[BRIEF]: Here are the records. Write out exactly the lines between the one holding "Frames from a" and the one holding "Verbatim transcript: really", inclusive.

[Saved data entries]

----

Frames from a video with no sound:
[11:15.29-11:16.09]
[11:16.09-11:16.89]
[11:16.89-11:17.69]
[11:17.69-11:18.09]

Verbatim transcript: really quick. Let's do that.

----

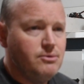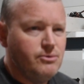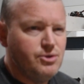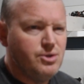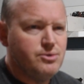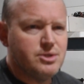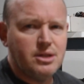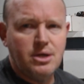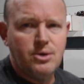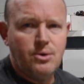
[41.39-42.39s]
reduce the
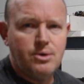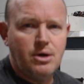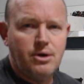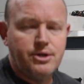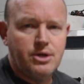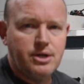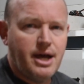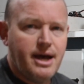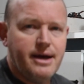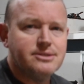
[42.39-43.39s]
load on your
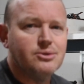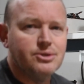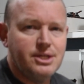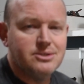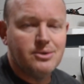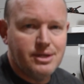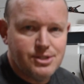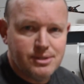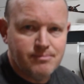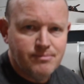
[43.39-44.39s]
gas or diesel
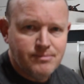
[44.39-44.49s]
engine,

----

[ANSWER BOX]:
Frames from a video with no sound:
[11:15.29-11:16.09]
[11:16.09-11:16.89]
[11:16.89-11:17.69]
[11:17.69-11:18.09]

Verbatim transcript: really quick. Let's do that.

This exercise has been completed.